Victorian Water Minister Lisa Neville has told a parliamentary committee she believed the troubled Connections irrigation project was “set up to fail.”
Ms Neville told a Parliamentary Accounts and Estimates Committee hearing the midyear review of the $2billion project had shown momentum was lost, when it was transferred to Goulburn-Murray Water. “In the process of that transfer the project lost 10 months — 10 months — where nothing happened,” Ms Neville said. “Secondly, there was no project delivery model or capacity checked within Goulburn-Murray Water. My view is — and I say this publicly — that it was set up to fail. It was going to fail
“This project got off track and handing it over to Goulburn-Murray Water, without any delivery model, was a big mistake.”
She said G-MW was not in a position to deliver a project of the kind envisaged under Connections, which aimed to upgrade century old irrigation infrastructure, while saving water. In March, G-MW was stripped of its management of the project. Ms Neville said an independent report, by PricewaterhouseCoopers (PwC) had shown there was about $827m left in the budget, slightly more than the amount indicated in the mid-term review.
Nationals Gippsland South MP Danny O’Brien asked whether the project would be finished on time, and on budget.
Ms Neville said the project control group, headed by Mike Walsh, would report back in June. Ms Neville said the PwC report, without the commercial-in-confidence components, would be provided on the website.

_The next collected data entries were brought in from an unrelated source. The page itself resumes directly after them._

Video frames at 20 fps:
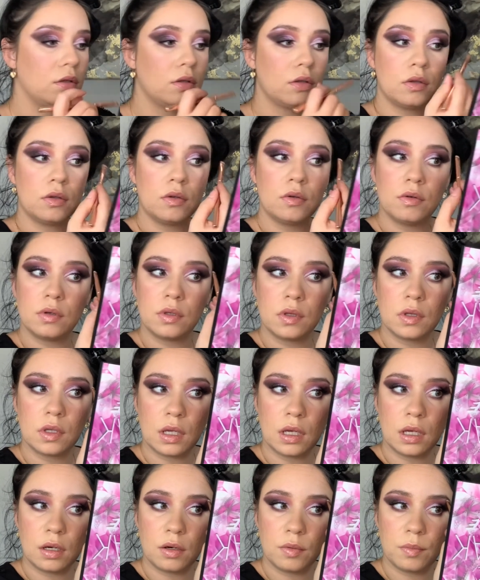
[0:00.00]
Doing
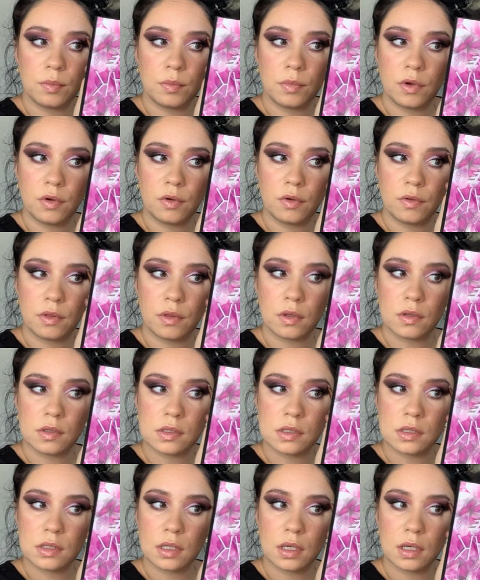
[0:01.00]
that on both
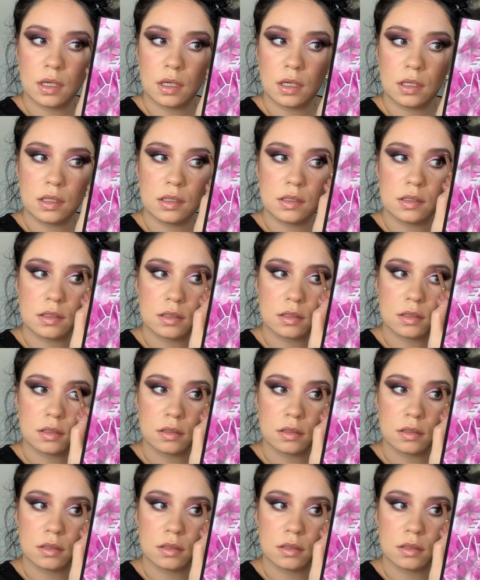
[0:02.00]
sides.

Loddon irrigators Chris Harrison and Murray Haw have previously raised concerns about Connections. Mr Haw said the minister’s comments were an acknowledgement there were problems with the project. But he said any reset needed to maintain equity and fairness for 40 per cent of the irrigators, across the Goulburn Murray Irrigation District, who were off the backbone. Mr Harrison said only half his property had been converted to the new. automated irrigation systems. He said it appeared the initial design was set up to fail, as there appeared to be very little planning around it. “It’s a $2b project, with inadequate planning – that’s why it’s in trouble,” Mr Harrison, a mixed farmer, said.
”I believe there were improvements after G-MW took it on, in the early days the waste was signfiicant.” Mr Harrison said the initial assumptions about the number of farmers who would exit the industry were wrong.
“I just hope this government can save it, the worst case scenario is a half-done system,” he said.
At the time of print, Stock & Land had contacted G-MW for comment.